NASA's giant vibrating table: Like Magic Fingers for spacecraft tests

NASA is shaking things up in its preparations for future manned space flights with a 55,000-pound table designed to replicate the forces of a rocket during launch.

Amanda Kooser
Freelance writer Amanda C. Kooser covers gadgets and tech news with a twist for CNET. When not wallowing in weird gear and iPad apps for cats, she can be found tinkering with her 1956 DeSoto.
Amanda Kooser
2 min read

NASA vibrating table
The vibration-simulation table is lowered into place. NASA

NASA is hard at work on the Orion spacecraft, a vessel destined to one day ferry astronauts to far-off destinations like an asteroid or Mars. That's a serious responsibility. Orion is nearing an expected unmanned test flight this December and the space agency is in hard-core testing mode to be sure the craft is ready to take off.

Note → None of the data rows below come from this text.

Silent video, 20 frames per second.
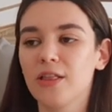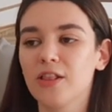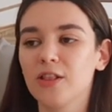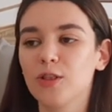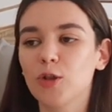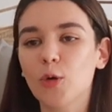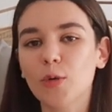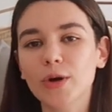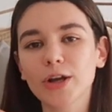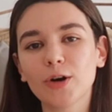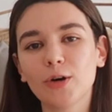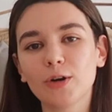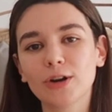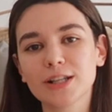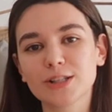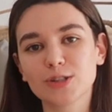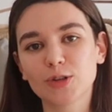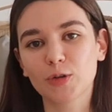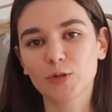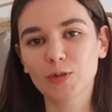Loring Hall
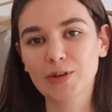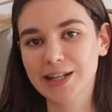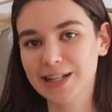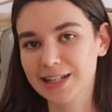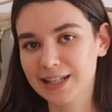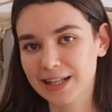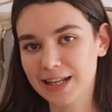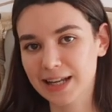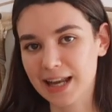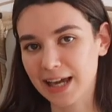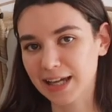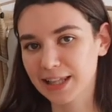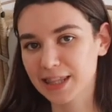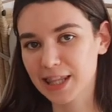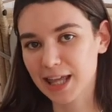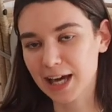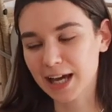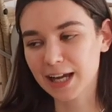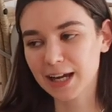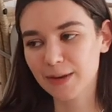is not really
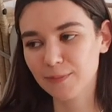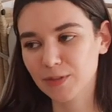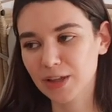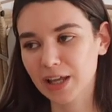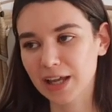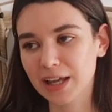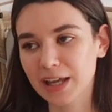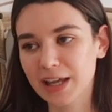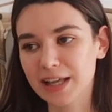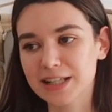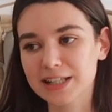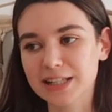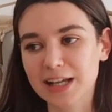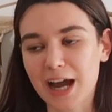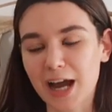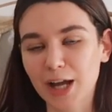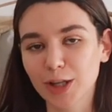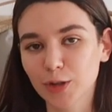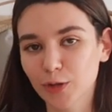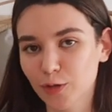like that. It's
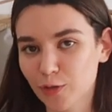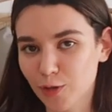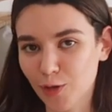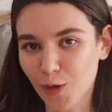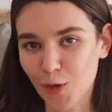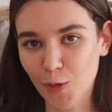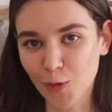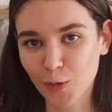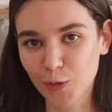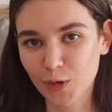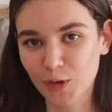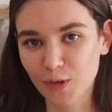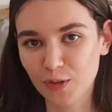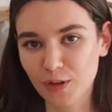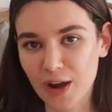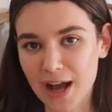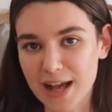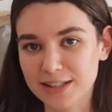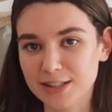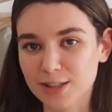kind of
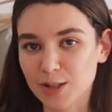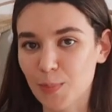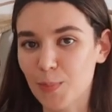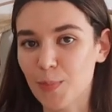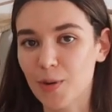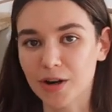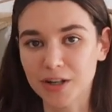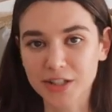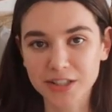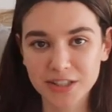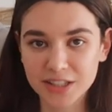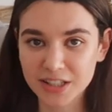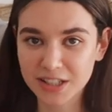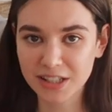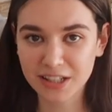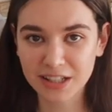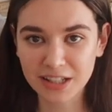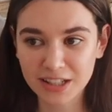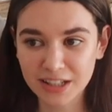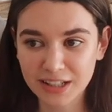known as the
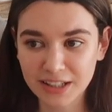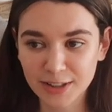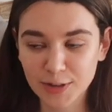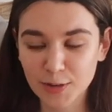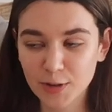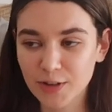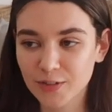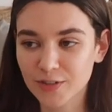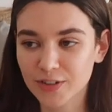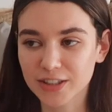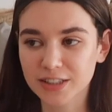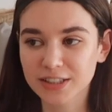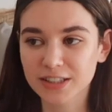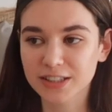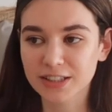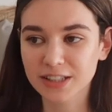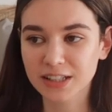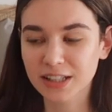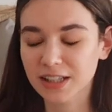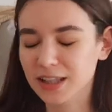party
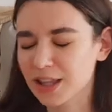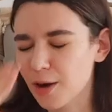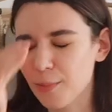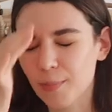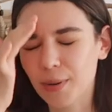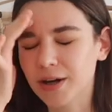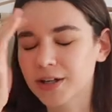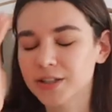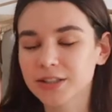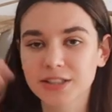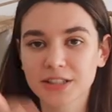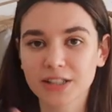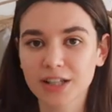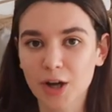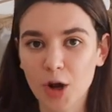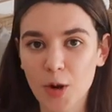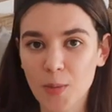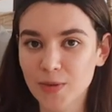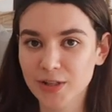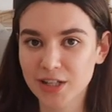university, the party
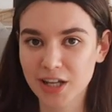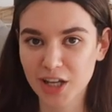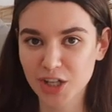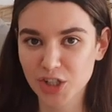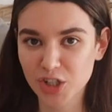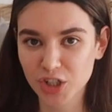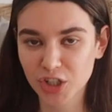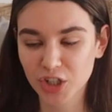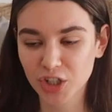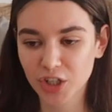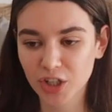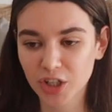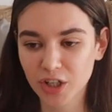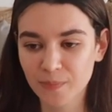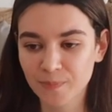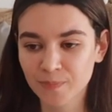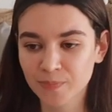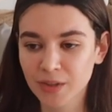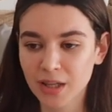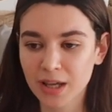
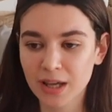accommodation.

NASA needs to be sure Orion can handle the rigors of launching on top of the new Space Launch System rocket, a rocket more powerful than any in history. To that end, NASA ordered up a 55,000-pound vibration-simulation table. The massive device is 22 feet wide and comes stocked with a slew of servo-hydraulic actuators that vibrate the table to replicate the kind of forces a spacecraft would endure while strapped to a honking big rocket.

This Magic-Fingers-on-steroids contraption is now in residence at NASA's Space Power Facility at the Glenn Research Center in Sandusky, Ohio. It joins what NASA describes as the world's largest vacuum chamber and the world's most powerful acoustic testing chamber for spacecraft. That makes the Space Power Facility a one-stop shop for tests that can re-create the rigorous conditions Orion will encounter when in use.

"Launch is the most dynamic and dangerous part of spaceflight. It takes an incredible amount of power for a rocket to boost a spacecraft like Orion into space. And all that power results in intense shaking. Spacecraft systems have to be specially designed to work in spite of the vibration -- this table lets us test them to make sure that they do," Jerry Carek, Space Power Facility manager, said in a statement.

The first Orion module to be tested at the facility will be a service module built by the European Space Agency. Later, NASA will test Orion's crew module, which is designed to carry astronauts on missions. If NASA eventually launches successful long-term manned missions using Orion, then at least a small part of that triumph will be attributable to the testing done on a massive, vibrating table.